- **Records for the task**:
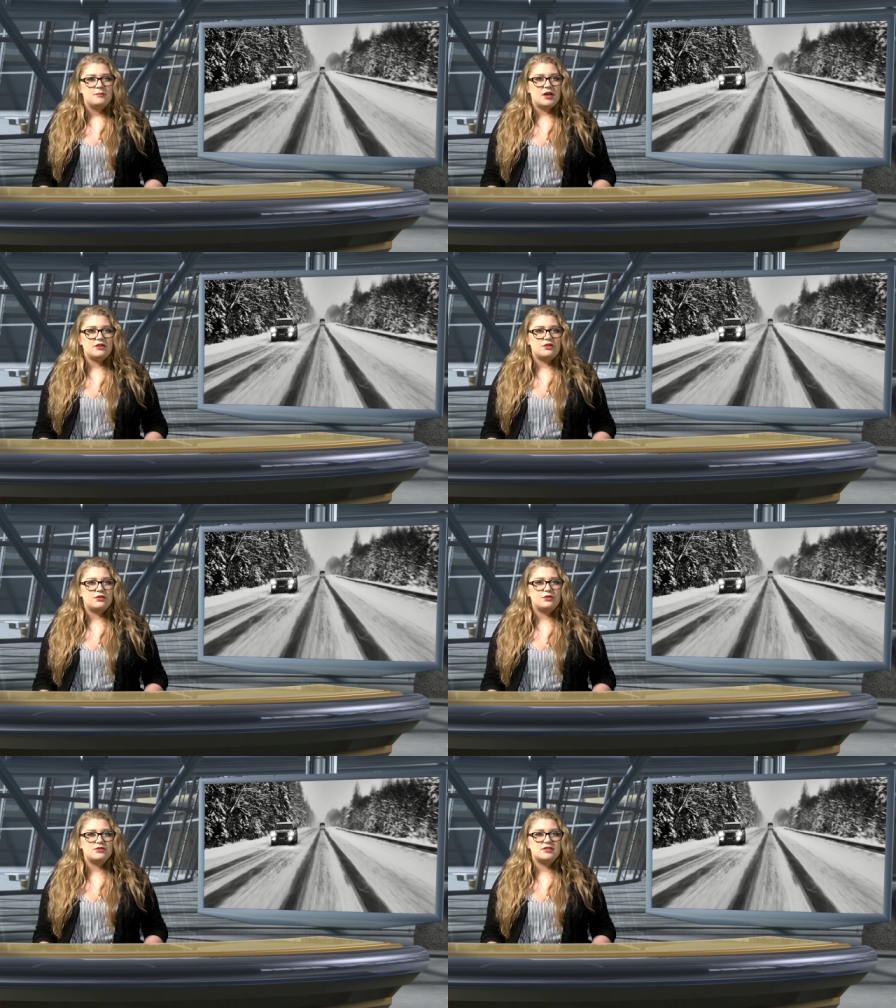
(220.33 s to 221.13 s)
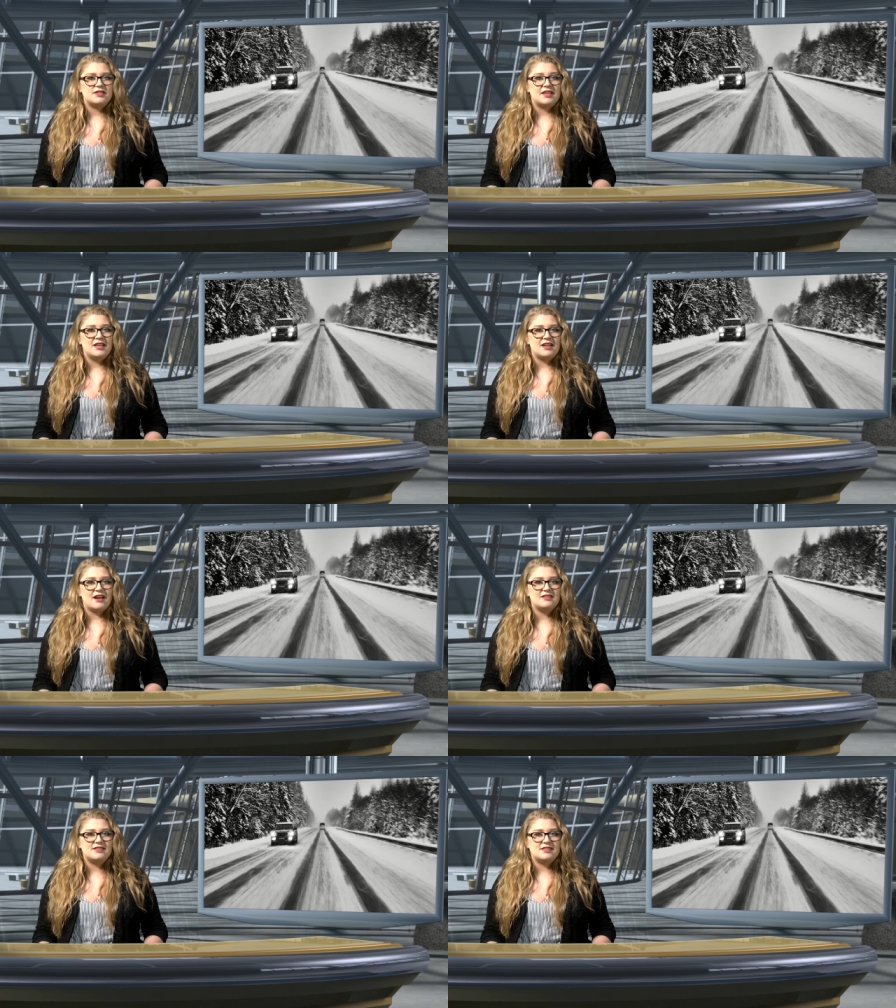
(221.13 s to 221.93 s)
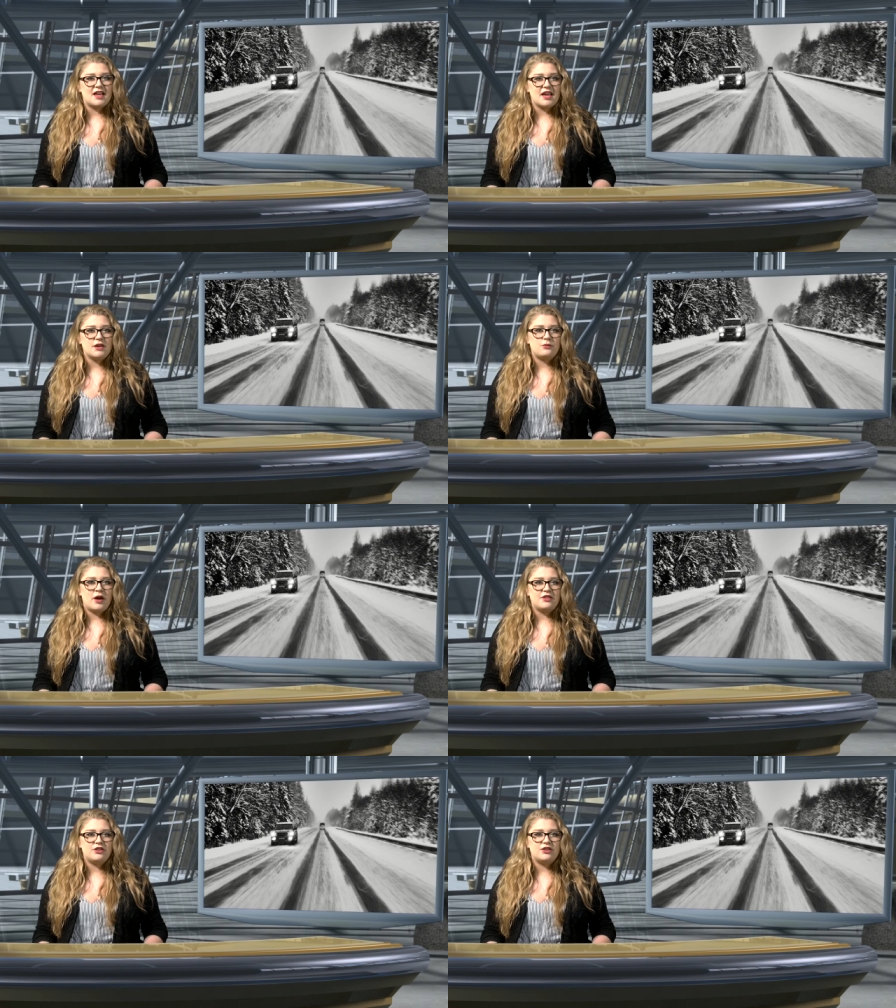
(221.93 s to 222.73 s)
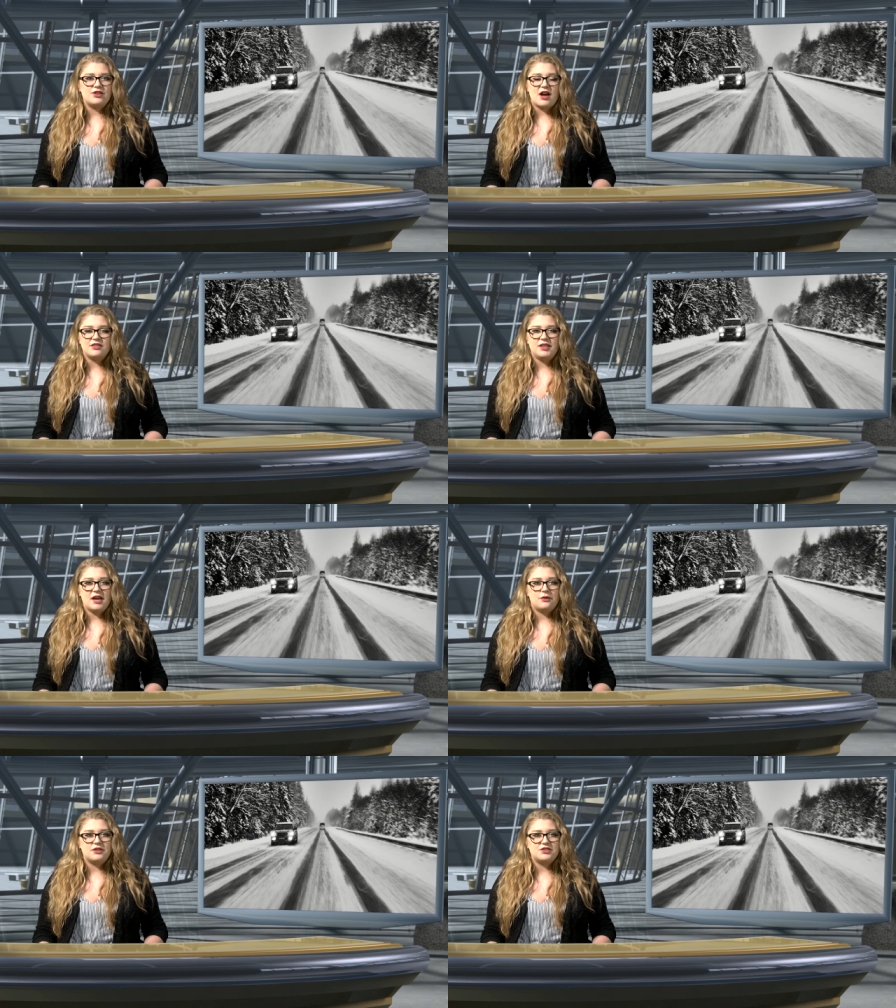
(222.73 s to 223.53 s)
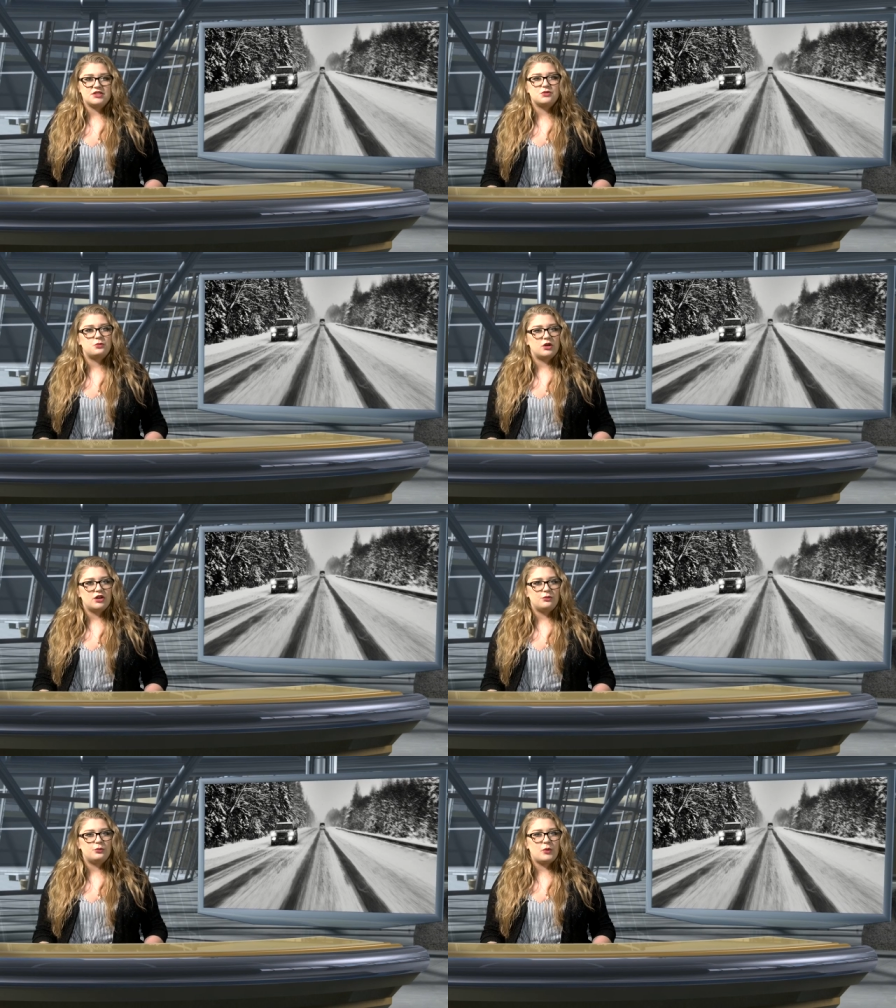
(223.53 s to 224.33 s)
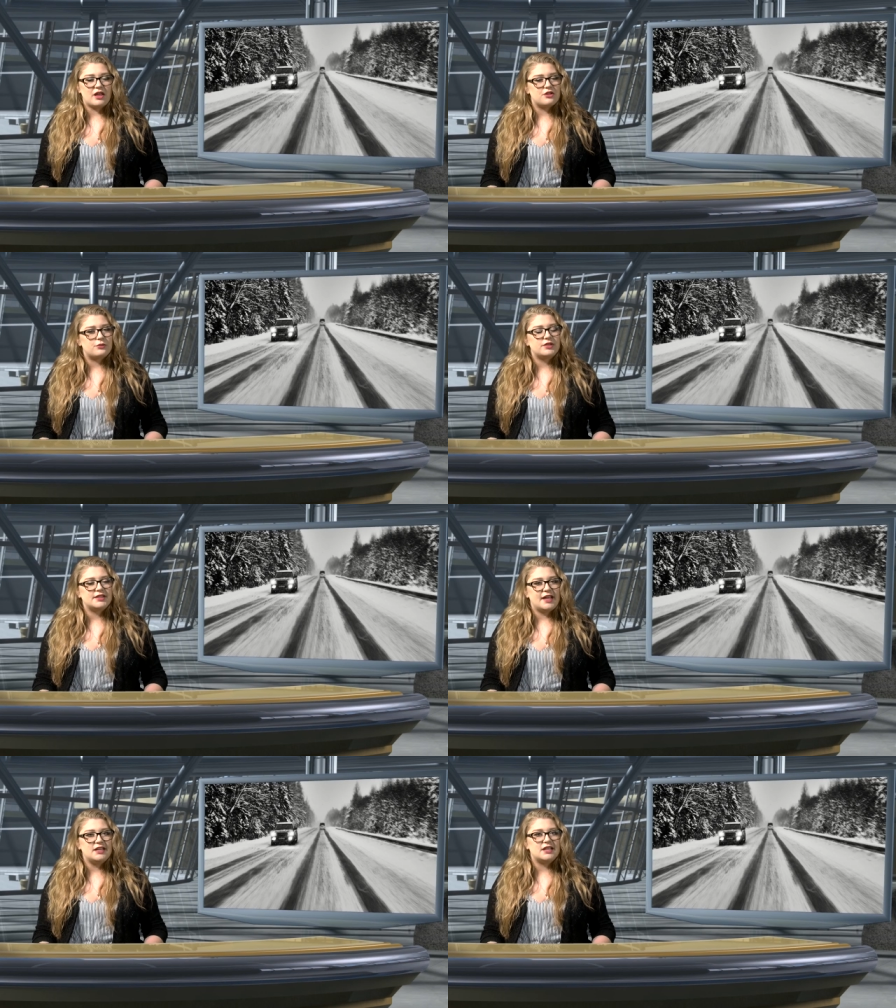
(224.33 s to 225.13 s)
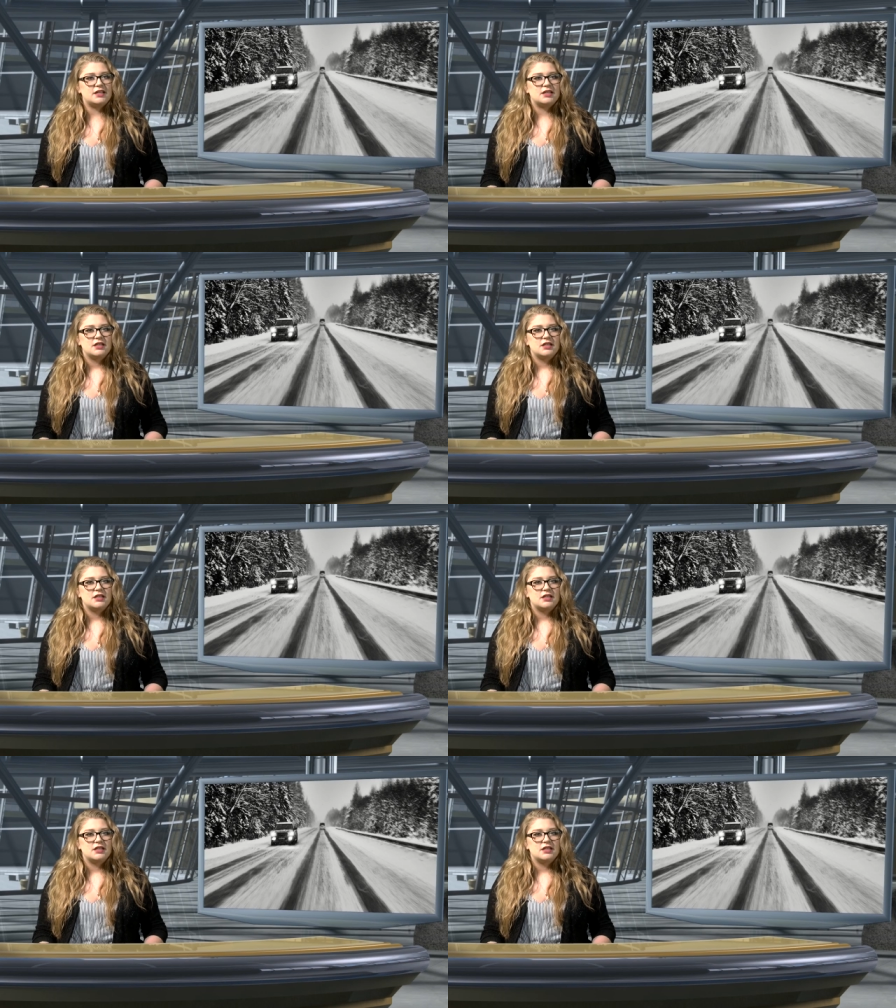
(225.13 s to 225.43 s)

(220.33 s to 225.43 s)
but crews cannot say whether or not the outages were weather related.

- **Directions**:
Everything in the records above should be printed again exactly, except the pictures.

- **Task solution**:
(220.33 s to 221.13 s)
(221.13 s to 221.93 s)
(221.93 s to 222.73 s)
(222.73 s to 223.53 s)
(223.53 s to 224.33 s)
(224.33 s to 225.13 s)
(225.13 s to 225.43 s)

(220.33 s to 225.43 s)
but crews cannot say whether or not the outages were weather related.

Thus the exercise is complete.